Viscoelastic characterization of chondrocytes with a 3D-printed variable-height fluidic device

Abstract

Mechanical characterization of cells supports advancements in tissue engineering, drug development, and diagnostics, making it an essential tool in basic research and clinical applications. Conventional methods, such as atomic force microscopy (AFM) and micropipette aspiration (MPA), are currently limited by a low throughput of roughly 10 cells/h. To address this challenge, this work aims to develop a measurement platform with increased throughput to characterize chondrocyte cells responsible for maintaining the articular cartilage, which lines bones in joints and is associated with a prevalent disease, osteoarthritis (OA). A 3D-printed variable-height fluidic channel was fabricated on a glass substrate to apply mechanical deformation to chondrocyte cells suspended in a buffer solution.
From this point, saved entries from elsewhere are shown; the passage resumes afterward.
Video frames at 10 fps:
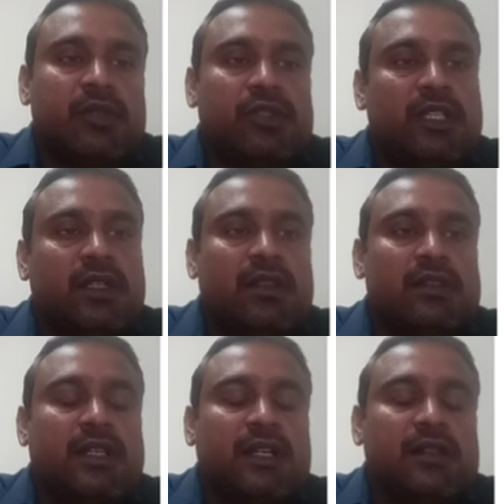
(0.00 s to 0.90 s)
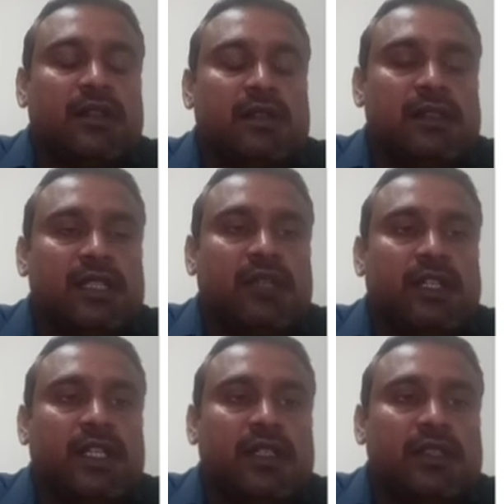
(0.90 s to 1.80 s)
or receiver
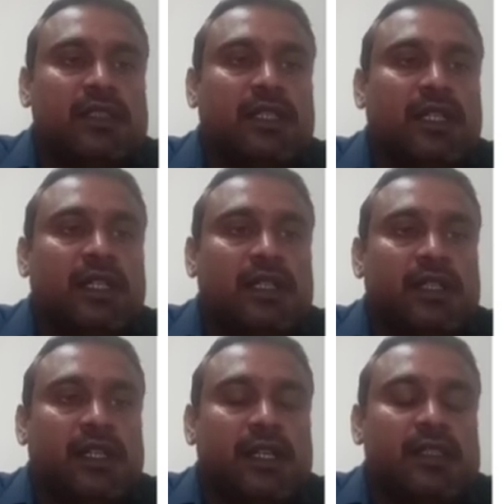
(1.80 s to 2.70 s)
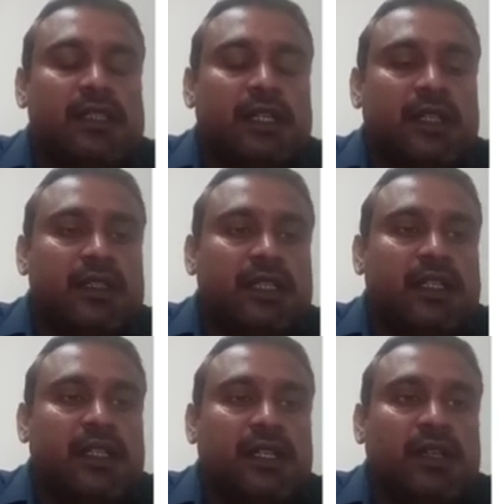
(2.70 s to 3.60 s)
end. case
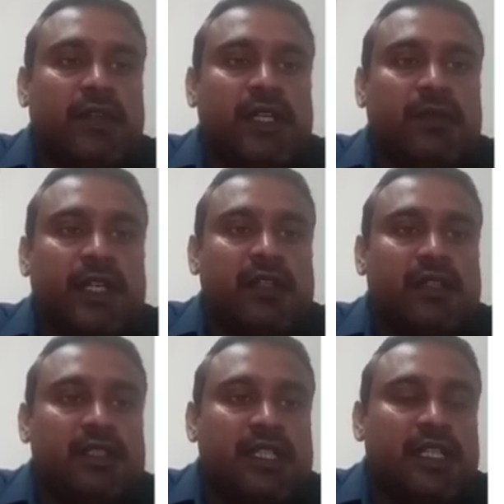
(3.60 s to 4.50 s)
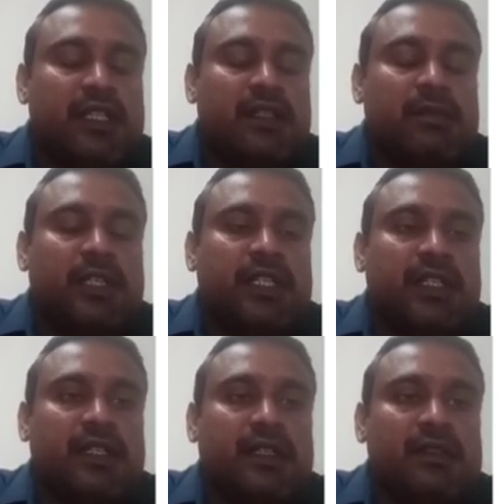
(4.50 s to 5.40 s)
any defect find inside the
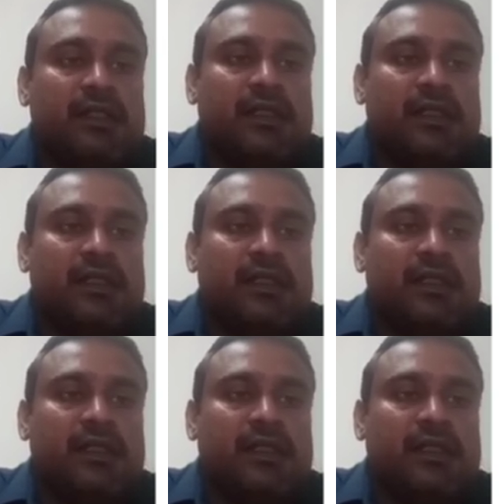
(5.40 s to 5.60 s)
material, then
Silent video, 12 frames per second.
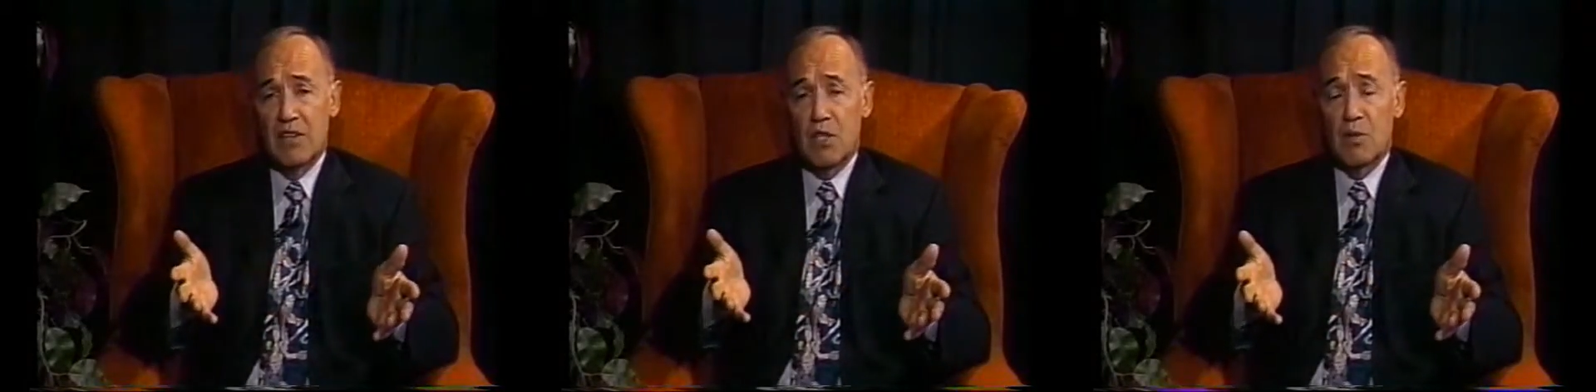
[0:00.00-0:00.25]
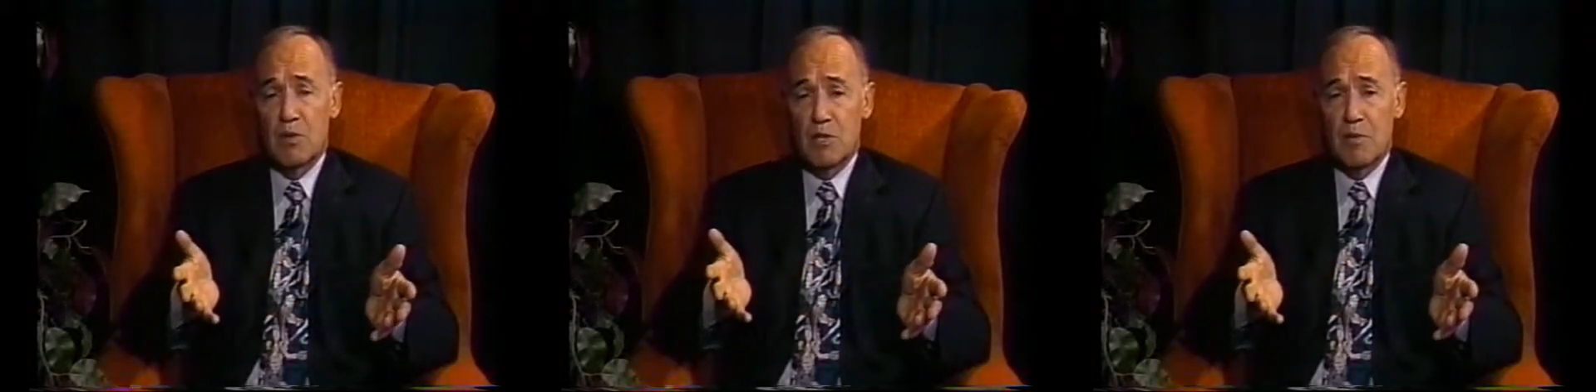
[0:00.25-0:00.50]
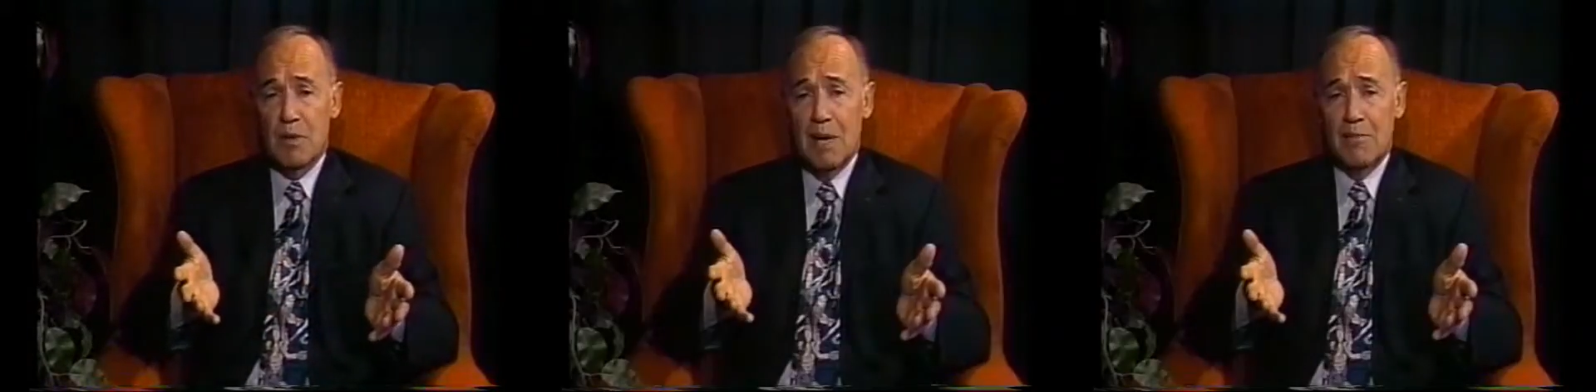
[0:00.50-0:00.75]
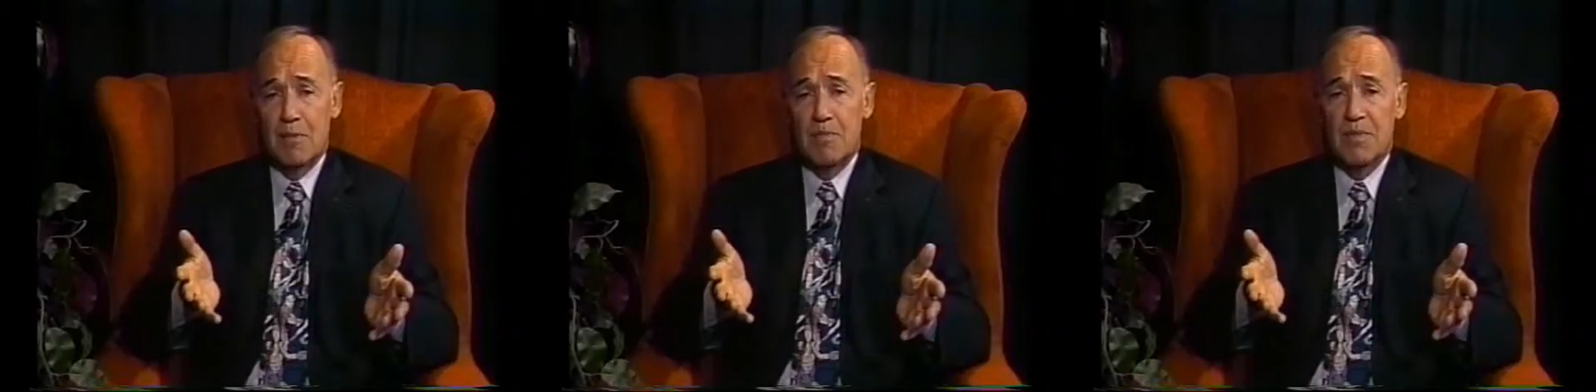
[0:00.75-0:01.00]
that there was a
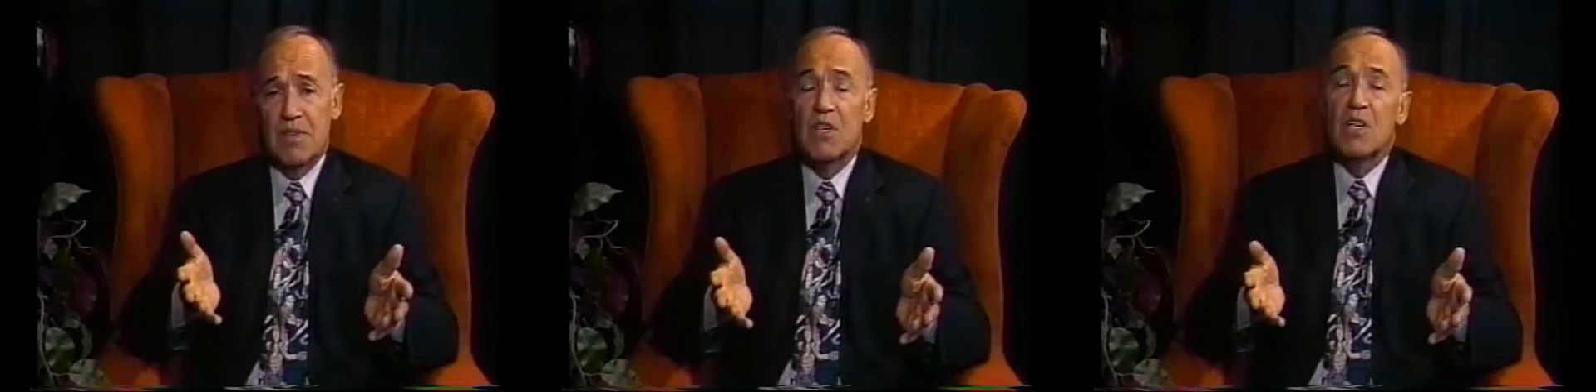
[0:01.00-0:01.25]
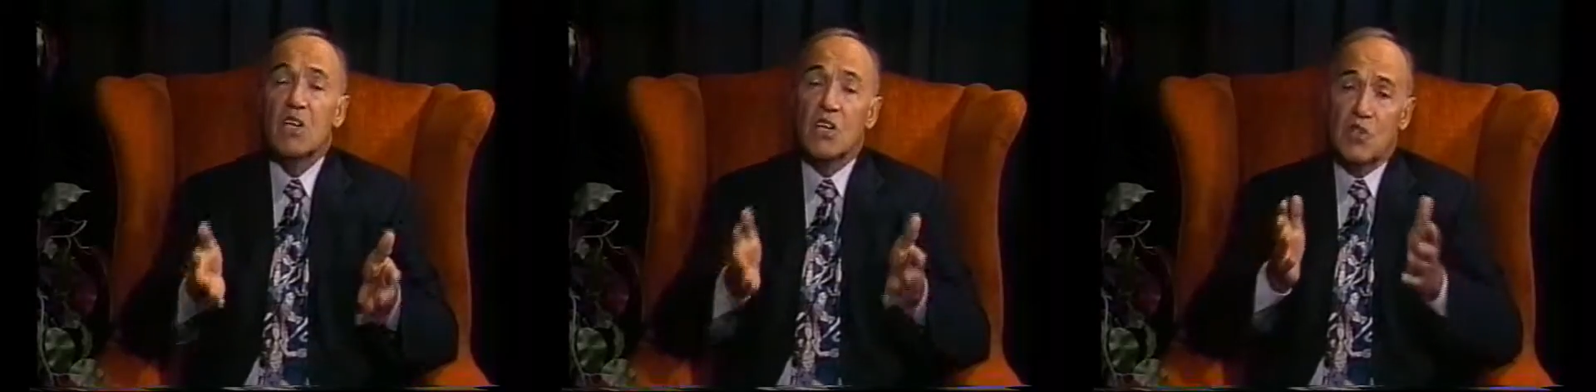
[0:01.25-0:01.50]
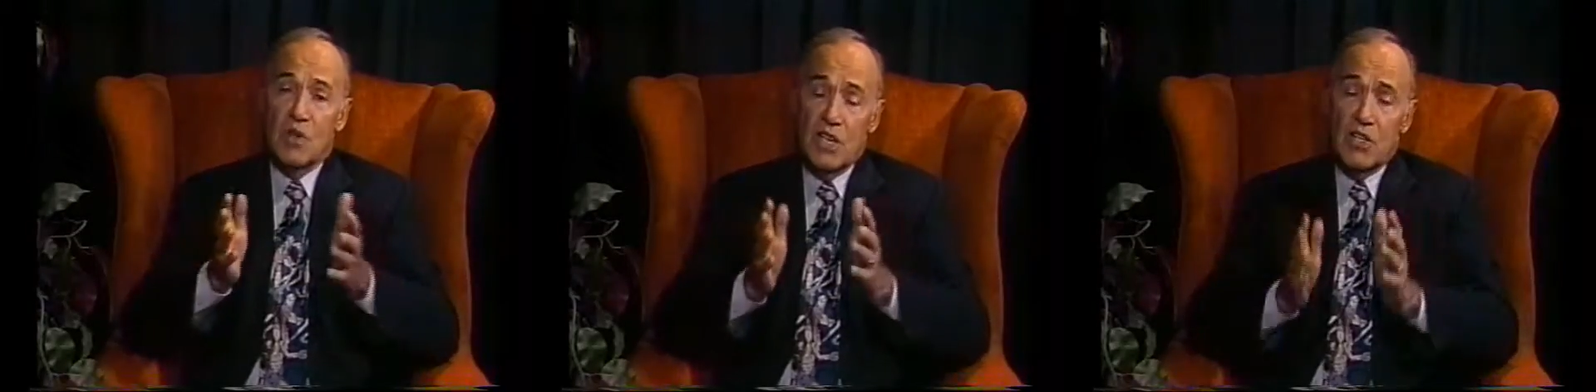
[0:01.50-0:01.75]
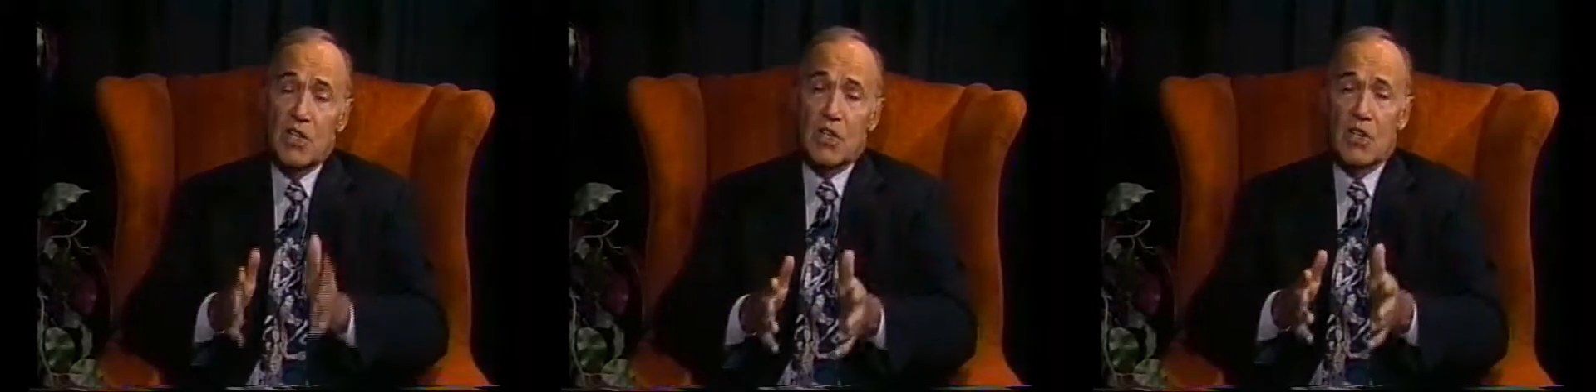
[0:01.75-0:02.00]
problem. So they
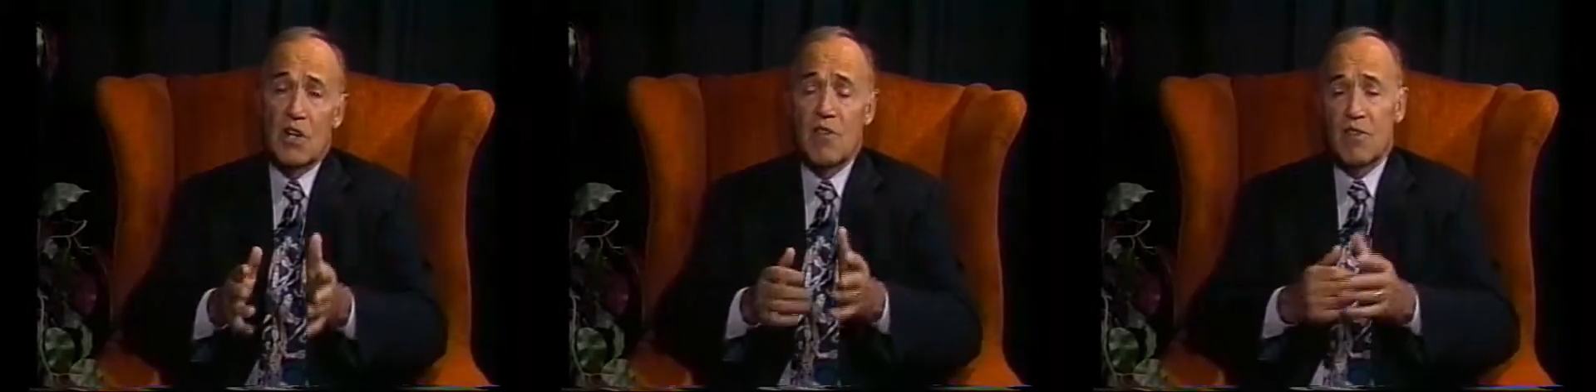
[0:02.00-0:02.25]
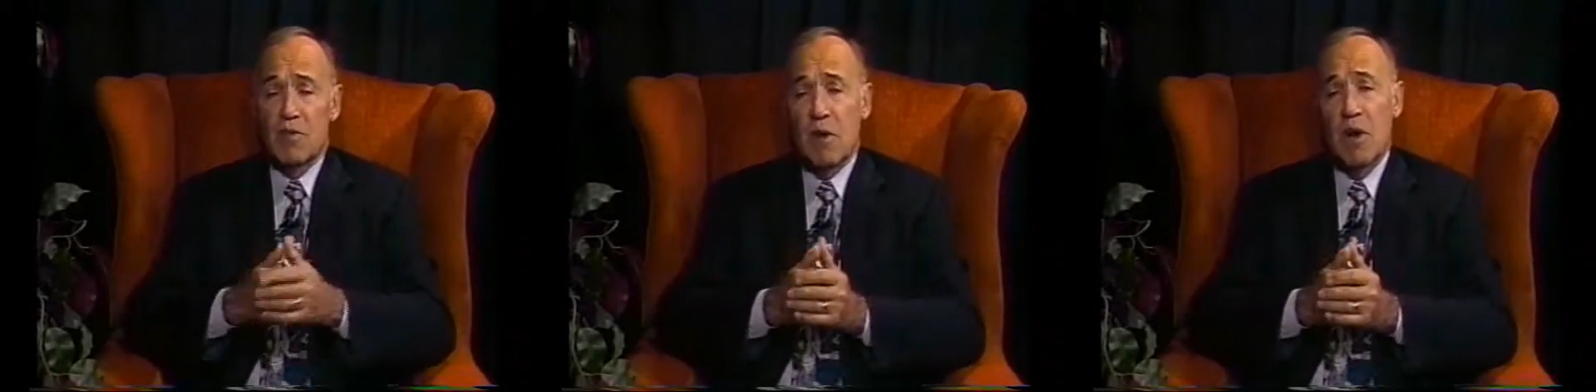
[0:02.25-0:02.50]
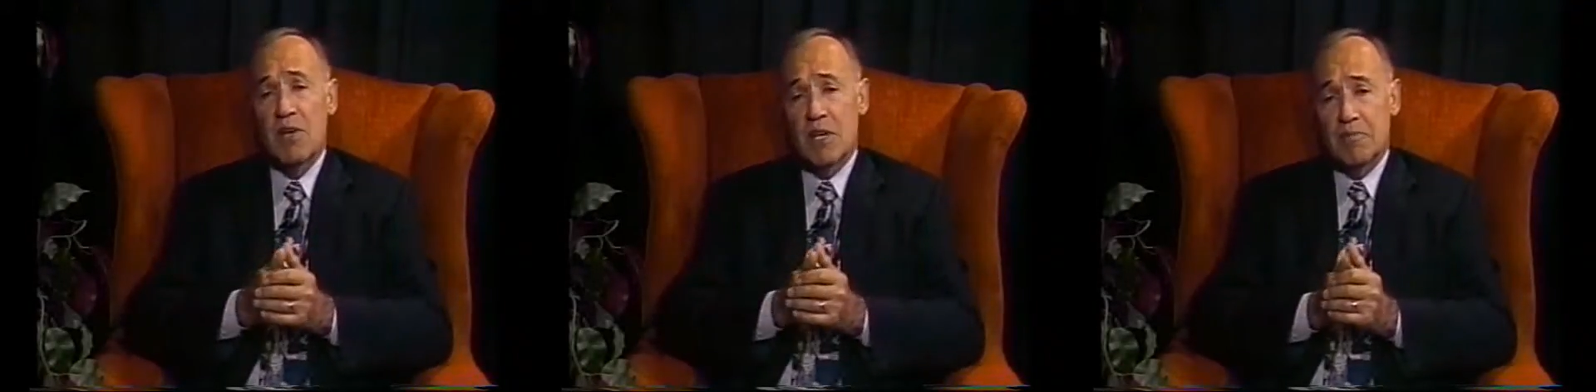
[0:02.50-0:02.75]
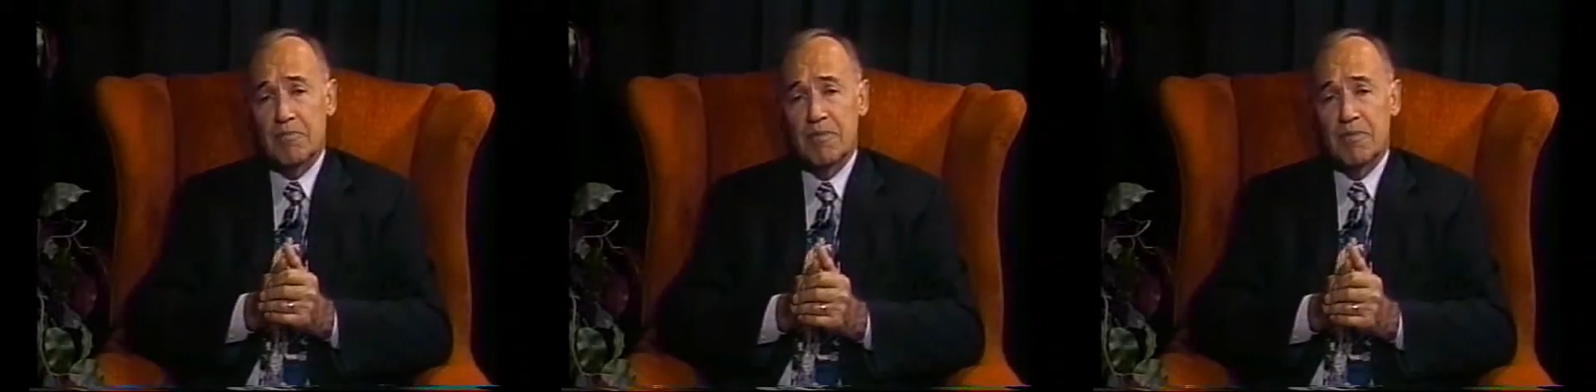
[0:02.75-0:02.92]
took it off the market.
Chondrocytes were compressed between two pieces of glass integrated into the 3D-printed fluidic channel and then recovered to their original shape after removing the applied strain. The cells' cytoplasm was fluorescently stained and imaged with confocal laser scanning microscopy (CLSM) during deformation and recovery. The projected area of chondrocytes was converted to linear strain and fit to a Burgers viscoelastic mechanical model. The viscoelastic recovery time of bovine chondrocytes was found to be 39 s with a std of 18 s, which was consistent with previously reported values from MPA and AFM measurements. It has been shown that chondrocytes harvested from cartilage and grown in 2D monolayer cultures do not mimic the in vivo phenotype, preventing the translation of research to practical applications. The developed measurement platform was used to compare chondrocytes from the typical 2D monolayer cultures to a recently developed 3D alginate-encapsulation culture, which produces chondrocytes visually resembling the in vivo phenotype. Chondrocytes from monolayer and alginate cultures were distinct, with 31 s and 13 s recovery times, respectively, for bovine chondrocytes. This difference was also observed for primary OA chondrocytes, with a recovery time of 34 s and 13 s for monolayer and alginate cultures, respectively. This work demonstrates a novel measurement platform capable of a throughput of 50 cells/h. Given this system's throughput scales with FOV, it shows great potential for the mechanical characterization of cells.